Notando que ainda não saiu qualquer publicação oficial da investigação do acidente em Gbessia, torna-se necessário rotular este artigo do que é: exercício puramente especulativo. Tecem-se algumas considerações baseadas em informação proveniente dos media e de sites aos quais se reconhece “pedigree” de veracidade. A limitação mais natural é a de ausência de informação completa e do desconhecimento contextual do local.
O que se sabe, factualmente, é que um Airbus 320-251N da principal transportadora portuguesa, ao aterrar de noite em na capital da Guiné Conakry embateu num motociclo que rodava na pista. O motociclo impactou na “nacelle” do motor #1, ficando totalmente destruído. Os dois ocupantes foram sugados pela turbina e pereceram de imediato. Parte do motociclo ficou encastrada na parte inferior da “nacelle”, reconhecendo-se um amortecedor retorcido. O avião não declarou emergência prévia, nem lhe terá sido comunicado a existência de obstáculos na pista onde iria aterrar. Uma das vítimas mortais trabalhava na segurança do Aeroporto (entende-se “security”), não sendo claro se estava ao serviço no momento do acidente, ou qual é a função concreta que desempenha. Poderia fazer segurança de perímetro ou de passageiros sendo inconclusivo se a presença a meio da pista se enquadrava nas suas funções. É desconhecido quem era o condutor ou dono do motociclo. Presume-se, sem certeza, que o motociclo estava autorizado para rodar na zona de manobra do Aeroporto, mas falta averiguar se tinha autorização para circular na pista, e de que modo estava a ser supervisionada essa movimentação. Consta que está edificada vedação à volta do aeroporto, e que a probabilidade de entrada furtiva é muito reduzida.
Não se julgue que a “root cause” deste acidente seja forçosamente a estereotipada falta de rigor do Terceiro Mundo, nem de exclusividade geográfica. Ainda este ano um avião foi autorizado a aterrar em Ponta Delgada com um veículo na pista. Felizmente a iminente colisão foi detetada in extremis e a aeronave borregou a 150 metros do embate. Luz diurna poderá ter contribuído para redução do risco.

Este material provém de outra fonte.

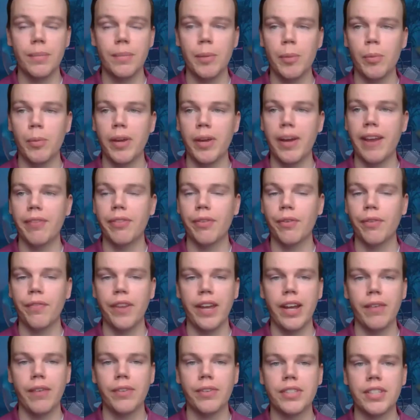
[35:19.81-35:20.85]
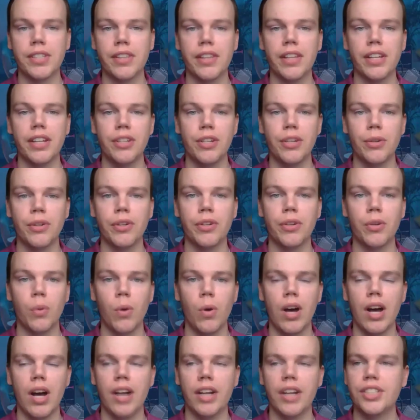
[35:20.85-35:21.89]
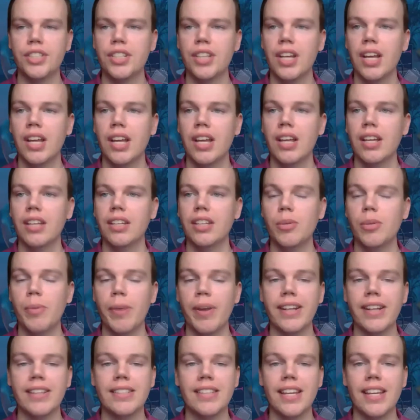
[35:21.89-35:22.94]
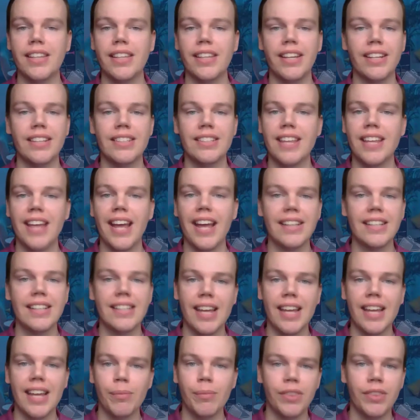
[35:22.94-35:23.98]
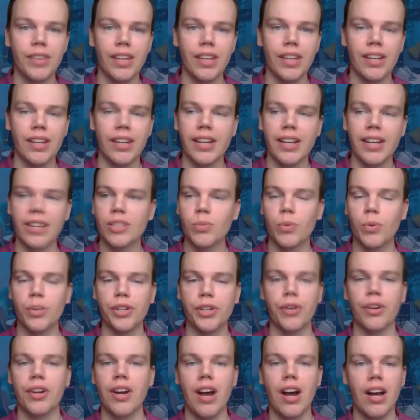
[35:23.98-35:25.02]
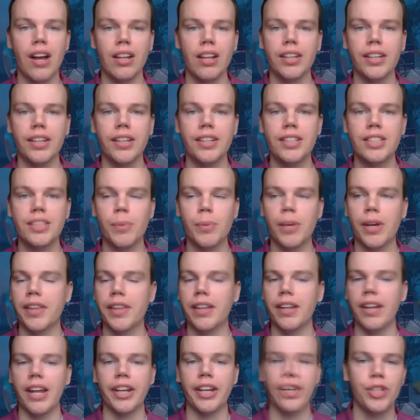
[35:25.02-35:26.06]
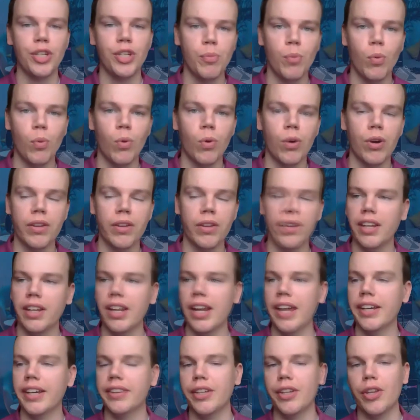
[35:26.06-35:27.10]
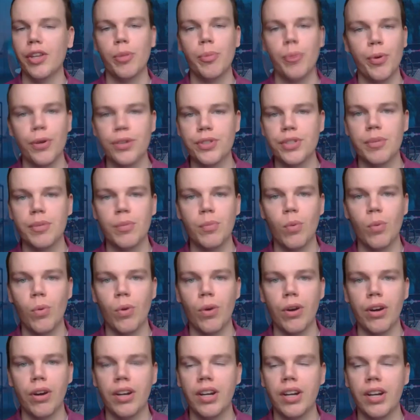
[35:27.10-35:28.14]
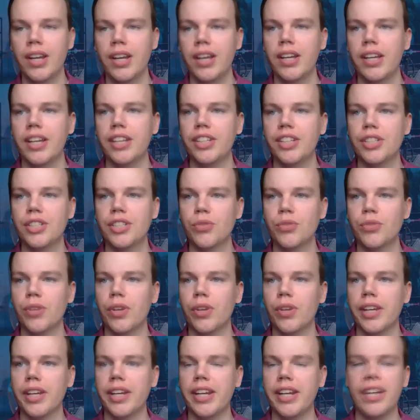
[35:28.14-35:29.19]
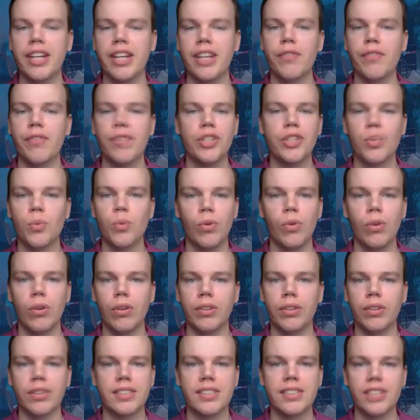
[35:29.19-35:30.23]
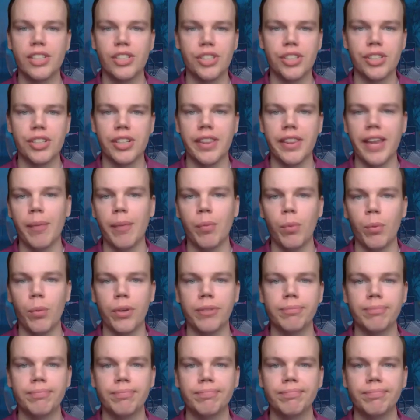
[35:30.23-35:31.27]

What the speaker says: People have their favorites that they tune in to watch. You might say the exact same thing as one of your colleagues, but they like you more, they like the other person more. It's just really an individual decision at that point.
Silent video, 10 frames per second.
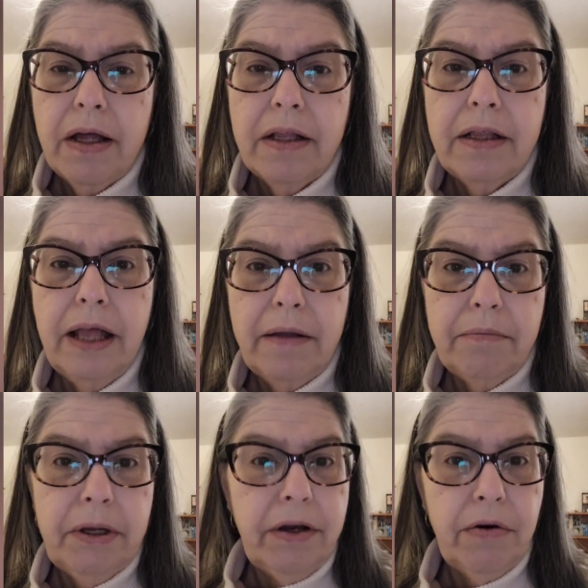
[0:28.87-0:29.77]
Let
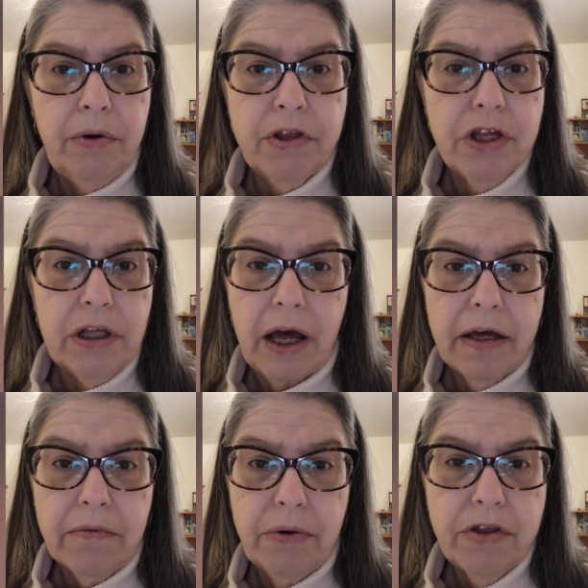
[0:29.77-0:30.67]
me know what you
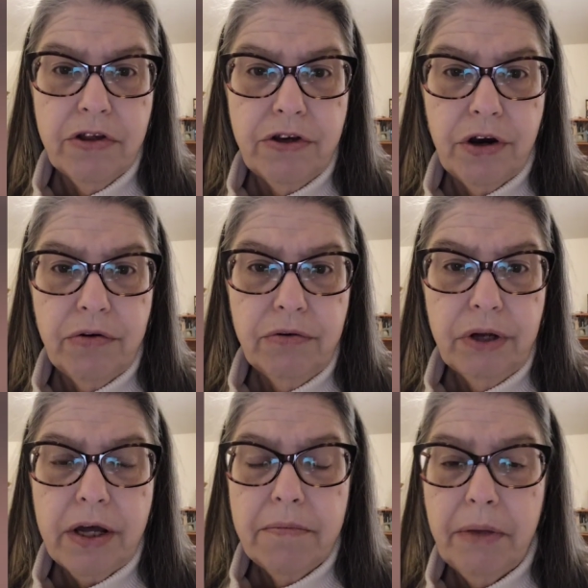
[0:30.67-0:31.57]
like and what you
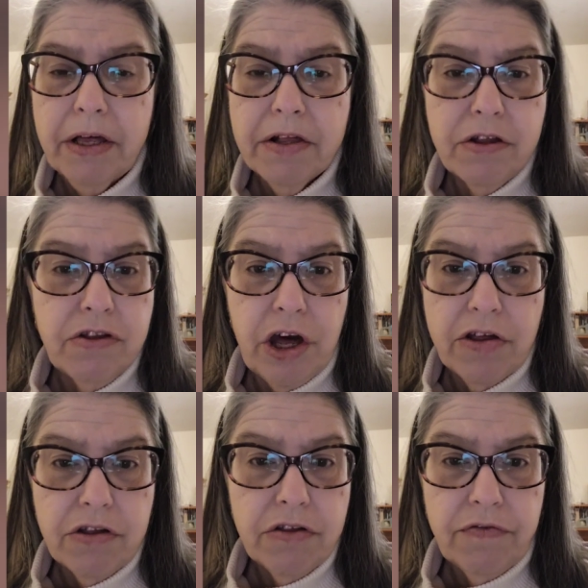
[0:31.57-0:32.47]
don't make
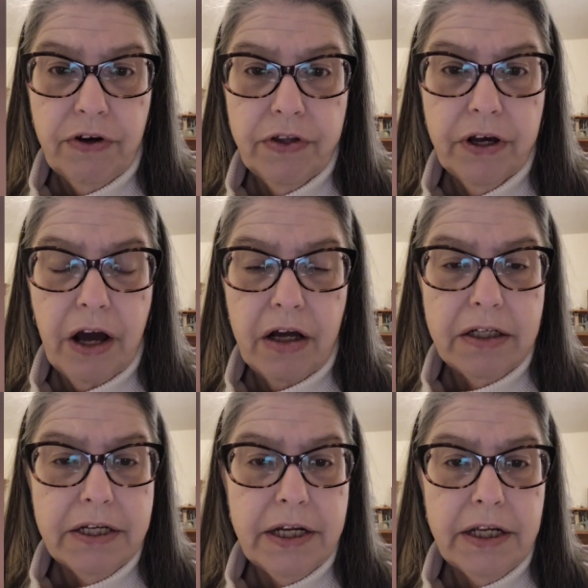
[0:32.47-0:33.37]
suggestions for the
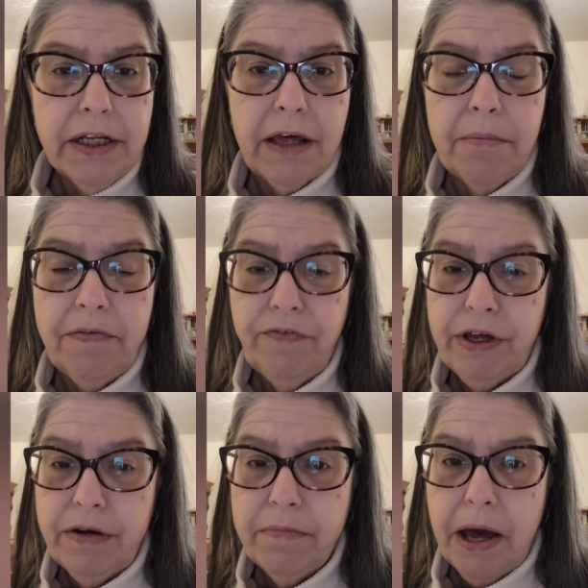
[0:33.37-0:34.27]
content, give me
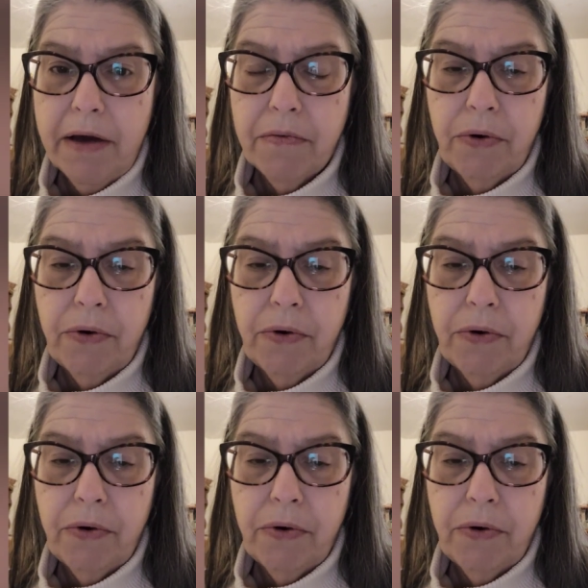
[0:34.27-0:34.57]
feedback,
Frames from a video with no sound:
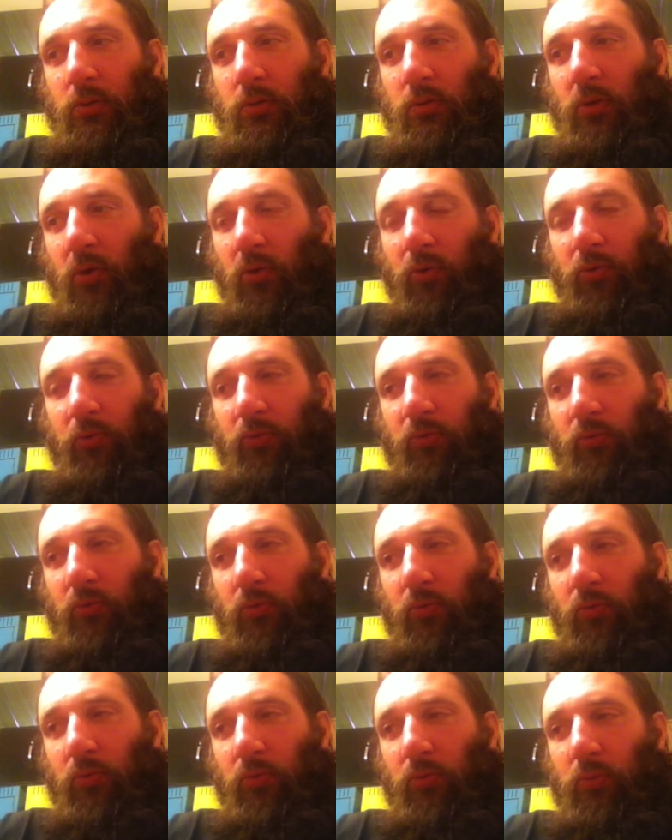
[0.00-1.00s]
go
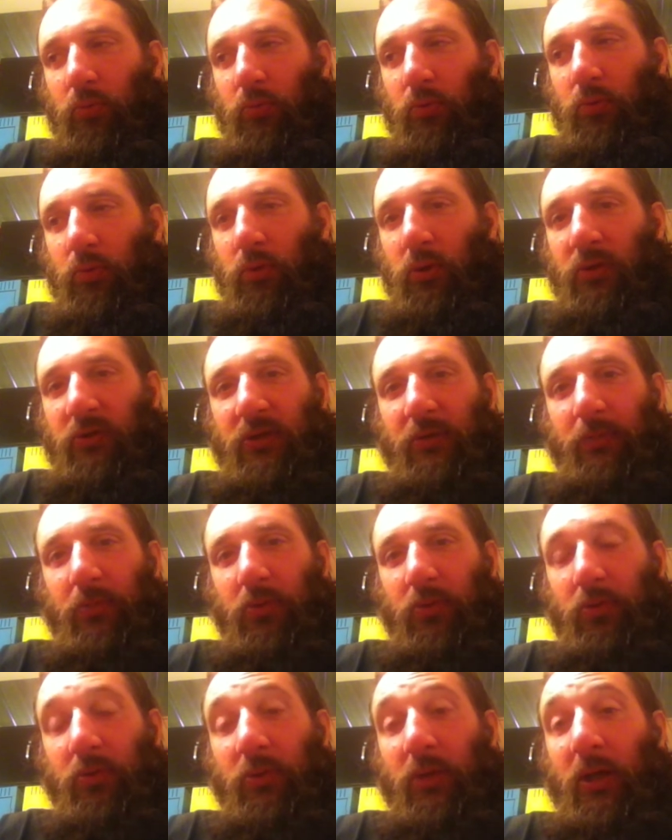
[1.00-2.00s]
through a
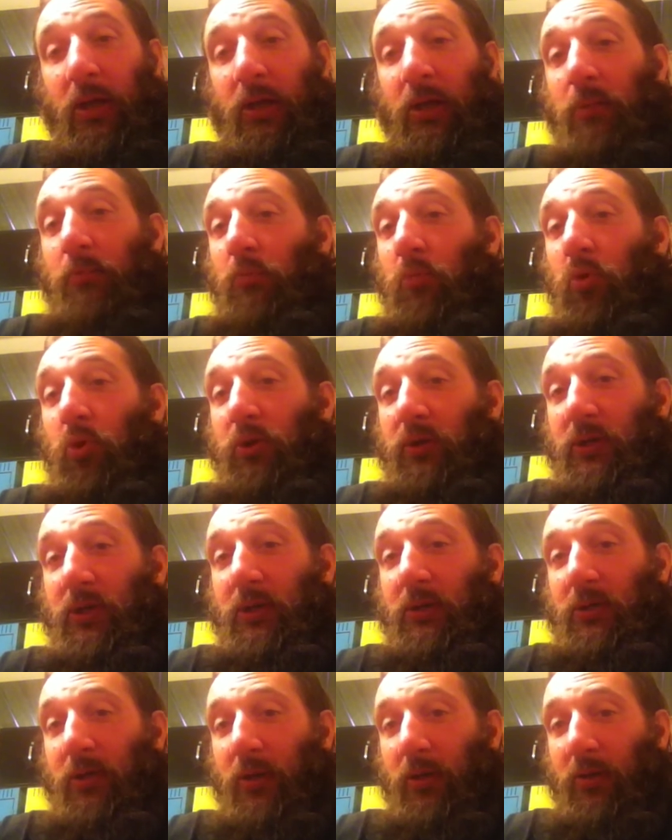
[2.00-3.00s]
typical night in more
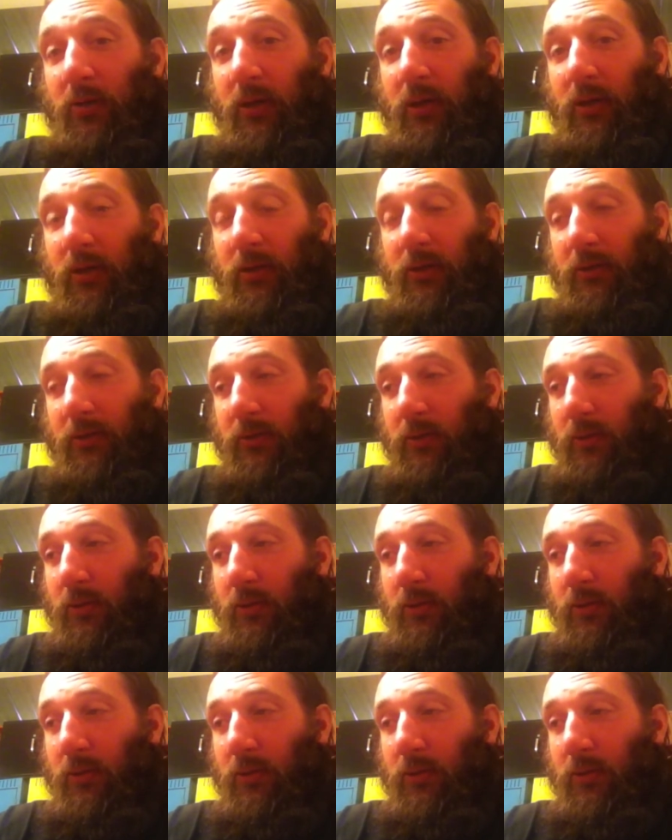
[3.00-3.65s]
detail, that is,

Nominalmente no aeroporto internacional Ahmed Sékou Tour são esperados cerca de 10 voos diários, e o de proveniência de Lisboa era o último do dia. Para lá voam aeronaves de grande porte da Air France (A350) e Emirates (777). O voo em questão era regular e vinha com uns minutos de atraso. Estranhar-se-ia que funcionários do aeroporto se deixassem surpreender por uma chegada agendada. Importa dizer que o motor CFM LEAP 1A do A320NEO é muito mais silencioso que os anteriores CFM 56, e que o vento contra quase elemina o efeito sonoro para quem esteja na dianteira do avião. Observando os destroços irreconhecíveis do motociclo não se percebe que modelo seria, mas seguramente que o ruido do motor deve ser mais intenso que o do A320 à distância. As fotos divulgadas dos motores foram tiradas após o estacionamento, e o reverse não está ativado, e assumiria que os pilotos terão voltado a fechar as portas. Terá sido feito após embate? Se foi antes implicaria já velocidade reduzida na colisão. Teria dado tempo para o motociclo acelerar e fugir, contrariando o efeito de sução do motor?
Nada se conclui de qual era potência metida no motor no momento do embate nem a perceção dos pilotos do evento, nem qual nem quando teria sido alguma ação tomada. Os danos no motor devem ser consideráveis porque já faz quase uma semana que a aeronave está no chão. São uns 10 a 15 milhões de euros em caso não haver viabilidade de reparação.
É injusto atribuir culpas na corrente instância, primeiro pela ausência de informação oficial da investigação, atividade que deverá levar meses, e depois porque o alvo será perceber os porquês e recomendações para evitar reincidências e se aumentar o grau de segurança. Creio que à companhia portuguesa não poderá ser-lhe imputada qualquer responsabilidade, estavam autorizados a aterrar naquela pista, o que equivale a garantia de estar livre de outrem. Seria humanamente impossível detetar um motociclo que provavelmente apareceria comum uma luzinha (farolim de trás) quase alinhada com as do centro da pista. Se atravessasse a pista, nem isso. Mesmo que tivesse sido detetada pelos pilotos com alguns segundos de antecedência do embate, também não é direto que pudesse ser tomada alguma ação racionalmente solucionadora. Desviar o avião para fora da pista não faria sentido, seria mais perigoso para mais de uma centena de pessoas a bordo do que o embate. Voltar ao ar também depende de vários fatores impossíveis de julgar neste momento: em que zona da pista se deu o embate? A que velocidade? Ainda era possível sair do chão em segurança?
Deve o leitor reger-se única e exclusivamente pelo relatório oficial do acidente para tirar conclusões fiáveis.